Где же та ступень? На какой лестнице она прилажена?
Конечно, на чиновничьей, на какой же больше! <…> Для господ этой категории самолюбие, сознание собственного человеческого достоинства, критическое отношение к вещам и явлениям, хотя бы ихней же собственной копеечной жизни, — решительно не существует. Он вам и писарь, он вам и лакей, он вам и сводник даже своей собственной сестры, — все, что вам угодно. Ему требуется чуточку подняться по той лестнице, первую ступень которой он уже занял, и нет, кажется, такой душевной жертвы, которую не принес бы он для этой цели.

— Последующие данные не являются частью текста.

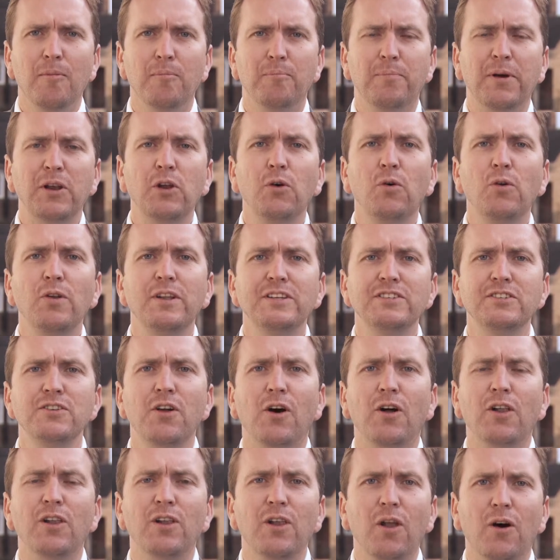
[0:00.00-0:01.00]
But all is
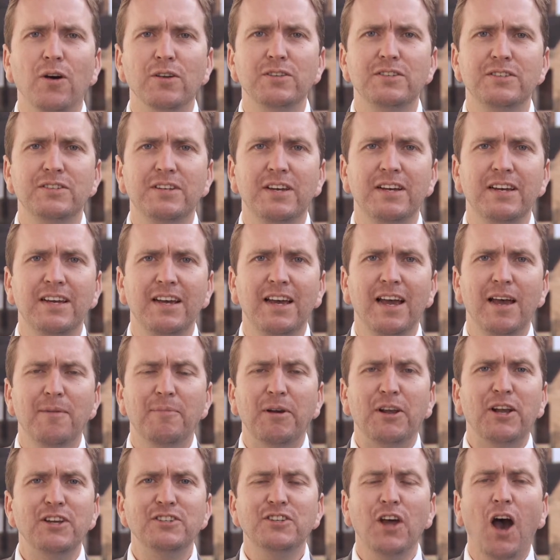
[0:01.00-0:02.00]
not lost,
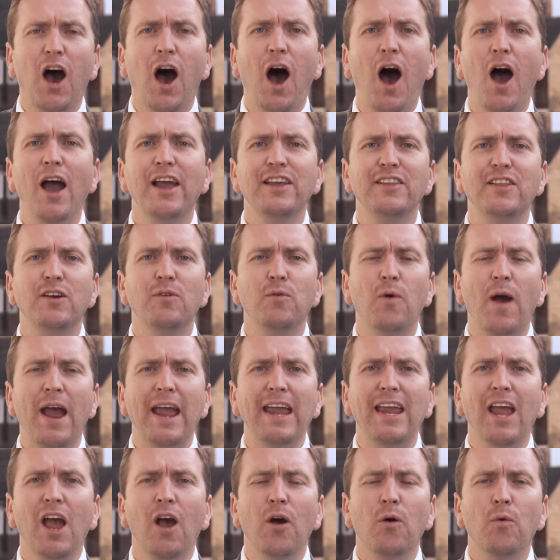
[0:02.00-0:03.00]
because either
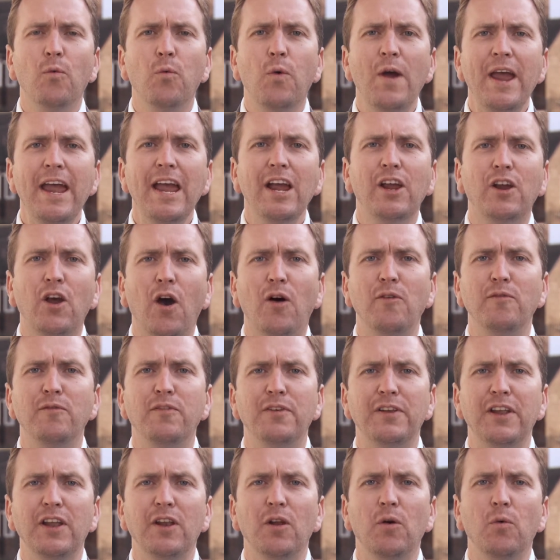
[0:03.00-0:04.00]
way, we're
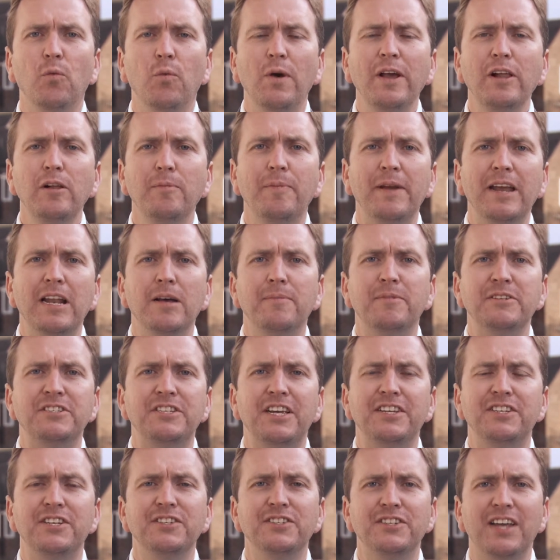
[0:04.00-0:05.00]
confident we'll be in a
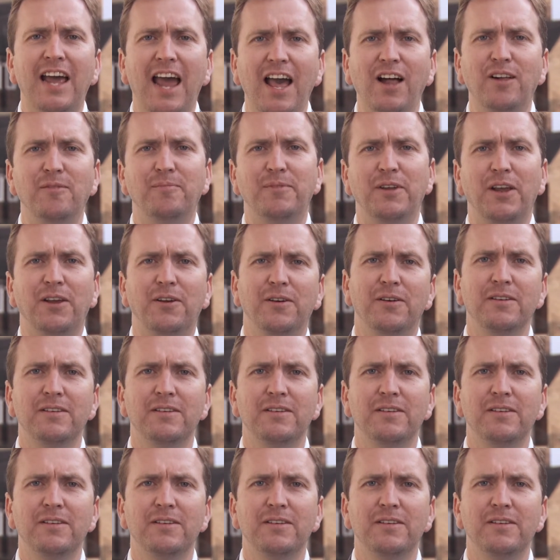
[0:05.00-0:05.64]
position to help you.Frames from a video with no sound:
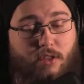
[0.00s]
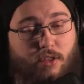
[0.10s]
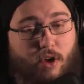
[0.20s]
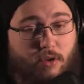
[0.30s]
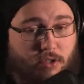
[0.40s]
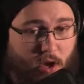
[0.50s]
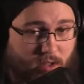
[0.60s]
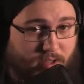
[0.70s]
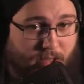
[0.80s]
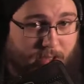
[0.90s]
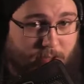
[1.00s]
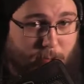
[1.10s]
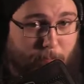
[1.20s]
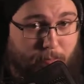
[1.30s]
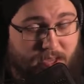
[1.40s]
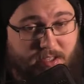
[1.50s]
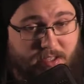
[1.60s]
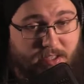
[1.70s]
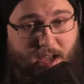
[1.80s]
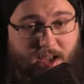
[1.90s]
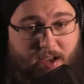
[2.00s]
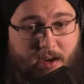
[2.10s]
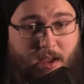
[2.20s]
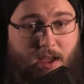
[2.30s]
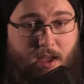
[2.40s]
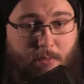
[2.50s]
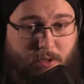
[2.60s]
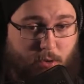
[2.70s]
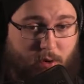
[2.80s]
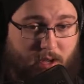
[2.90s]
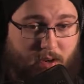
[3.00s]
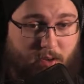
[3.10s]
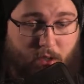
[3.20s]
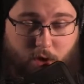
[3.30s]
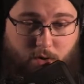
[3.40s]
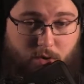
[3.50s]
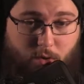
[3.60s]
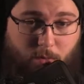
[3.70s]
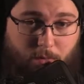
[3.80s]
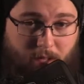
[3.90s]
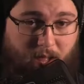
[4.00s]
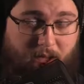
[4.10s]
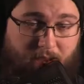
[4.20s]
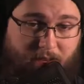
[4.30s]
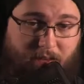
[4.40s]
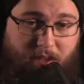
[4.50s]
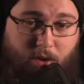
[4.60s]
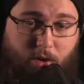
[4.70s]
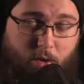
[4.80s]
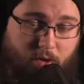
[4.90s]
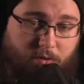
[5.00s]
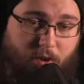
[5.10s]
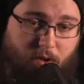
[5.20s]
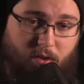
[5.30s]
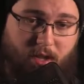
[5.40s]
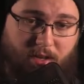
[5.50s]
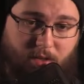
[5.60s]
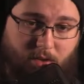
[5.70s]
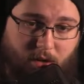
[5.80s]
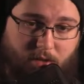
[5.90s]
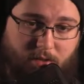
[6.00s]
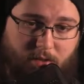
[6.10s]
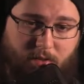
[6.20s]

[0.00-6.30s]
Could those holidays be a sign between those who are blind and are going to follow the Antichrist?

В своих скитаниях по белу свету случалось мне видеть всяких людей, и дурных, и хороших, и гадких, и милых, но, признаюсь по чистой совести, гаже северного мещанина, пробирающегося в чиновники, я не видел ничего… За канцелярией, да за прислуживанием начальству им нет времени запастись даже верхушками знаний для необходимого экзамена «на первый чин», и много-много, если им удается достигнуть звания «штатного канцелярского служителя». <…> Кончивший карьеру канцелярским служителем обыкновенно «распивается вдребезги». <…>
Тем не менее, однако, не все же поползшие по скользкой лестнице чинов и отличий попадают в кабачные завсегдатаи; есть и такие, кому регистраторский чин улыбнулся. Вот этот последний сорт чиновников «местного происхождения» и составляет, купно с «приезжими», здешнее «общество» или, по крайней мере, большую половину, потому что меньшая перепадает на долю купцов.
Письма с далекого севера // Русское богатство. СПб., 1882. Март. С. 2-8.